Taking a look at your blog, the vibes are off and I find most of the writing uninspired, borderline cringey. Also, is it important that you're a "tenured philosophy professor with an Ivy League PhD" or should your ideas stand on their own?
https://hilariusbookbinder.substack.com/p/in-praise-of-old-m...
"While I am a lesser son of great sires, I am descended from kings." meh..
Do you think that Roderick Chisholm would have the same issues with student engagement, and would he react in the same way you are?
It takes a special type of person to bring the ideas to life and not everyone is meant to be a lecturer/teacher. I would love to watch a few of your lectures so I can put myself in your students' shoes.

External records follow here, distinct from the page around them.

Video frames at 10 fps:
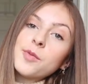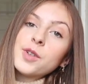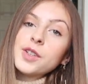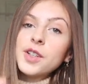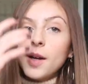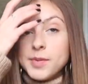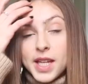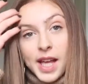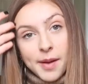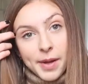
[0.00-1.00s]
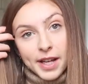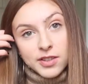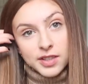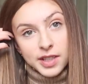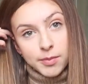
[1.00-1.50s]
for a little update, I'm
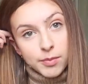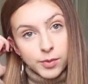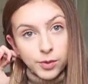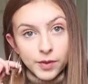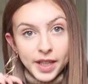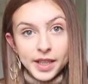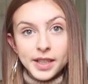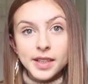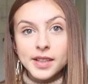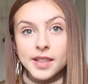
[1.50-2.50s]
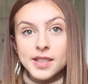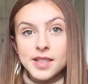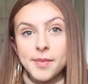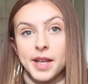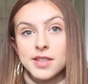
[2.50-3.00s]
actually moving this
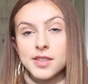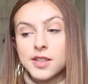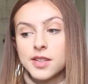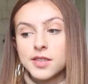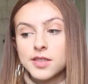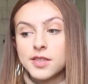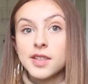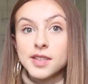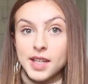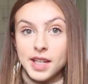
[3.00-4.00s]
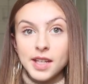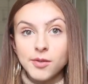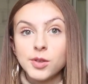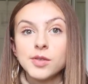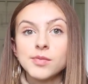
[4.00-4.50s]
semester to the city.
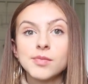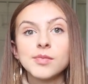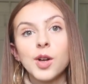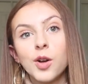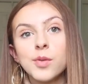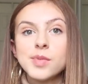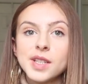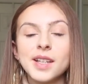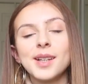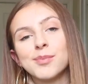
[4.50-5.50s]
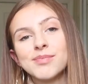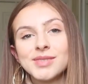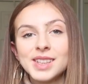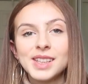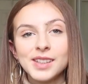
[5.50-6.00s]
Well, home city.
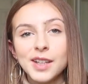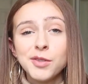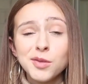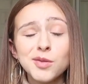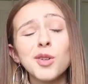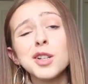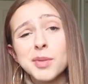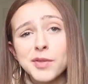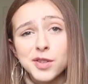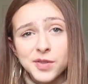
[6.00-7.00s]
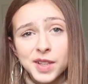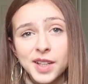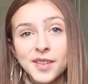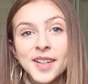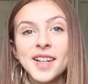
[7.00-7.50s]
If you watch my first
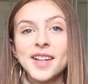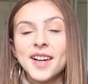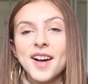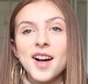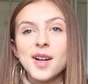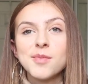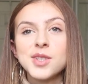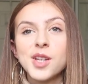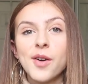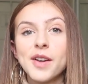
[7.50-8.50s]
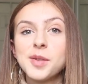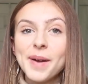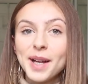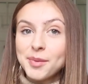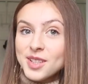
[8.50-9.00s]
video. So I have to
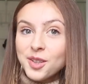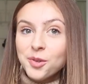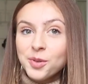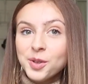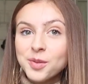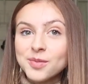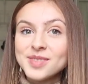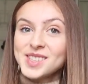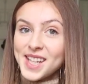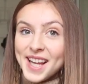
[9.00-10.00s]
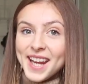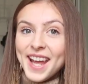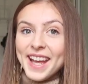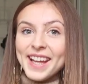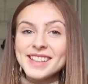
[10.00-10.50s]
pack up this whole room
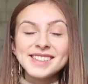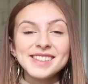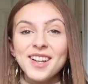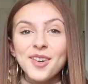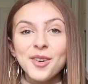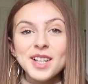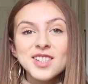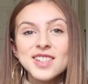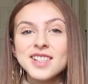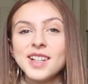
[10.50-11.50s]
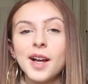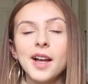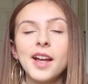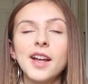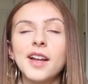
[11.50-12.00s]
today. So it's just
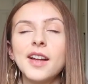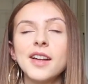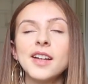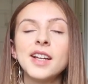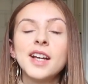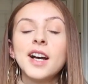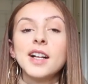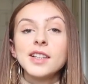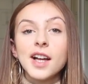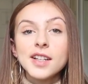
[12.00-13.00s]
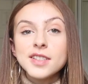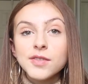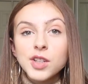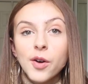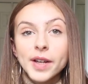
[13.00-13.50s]
a lot of
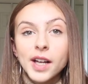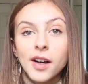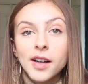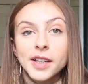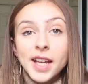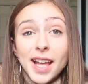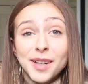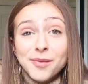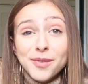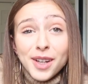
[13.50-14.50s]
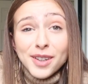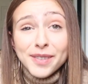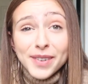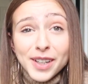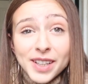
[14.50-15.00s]
stuff going on and I'm
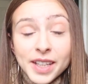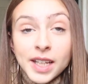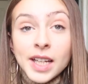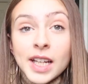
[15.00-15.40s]
very, very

I spent a huge amount of college "in my goon cave" and absent from lectures. There are many reasons why students do this, and it's not your job to judge them. I didn't figure out what I was really interested in for basically the entirety of college. Once I figured it out, graduate school was the complete opposite experience.
imho the point of college is not to take in information, but to i) figure out what you're interested in and ii) make life-long friendship and connections. Information is widely available online for once you know what you're interested in.
Your attitude is like you're the keeper of secret knowledge and the kids need to attend your lectures and read your book in order to access it. Maybe the kids already figured out that you're not providing any more knowledge than they have access to outside of class, and if class is not engaging then bother attending?
A major problem in college is that you can't know ahead of time if the class/professor is going to be interesting, and the engaging advanced classes are locked behind required intro classes. Kind of like a RPG game where you can't know what the advanced skills are without tech-ing into the basic skills, except in real life you can't re-spec and make a new character as easily.
While you're probably right about the overall trend of intellectual curiosity, you might be part of the problem. We're not getting rid of phones and laptops.
Instead of trying to fight tech, one solution would be to allow any student to drop-in on any class in progress (in real-time and or accessing past class recordings) which would let them decide if they want to invest in the taking the boring beginner required classes.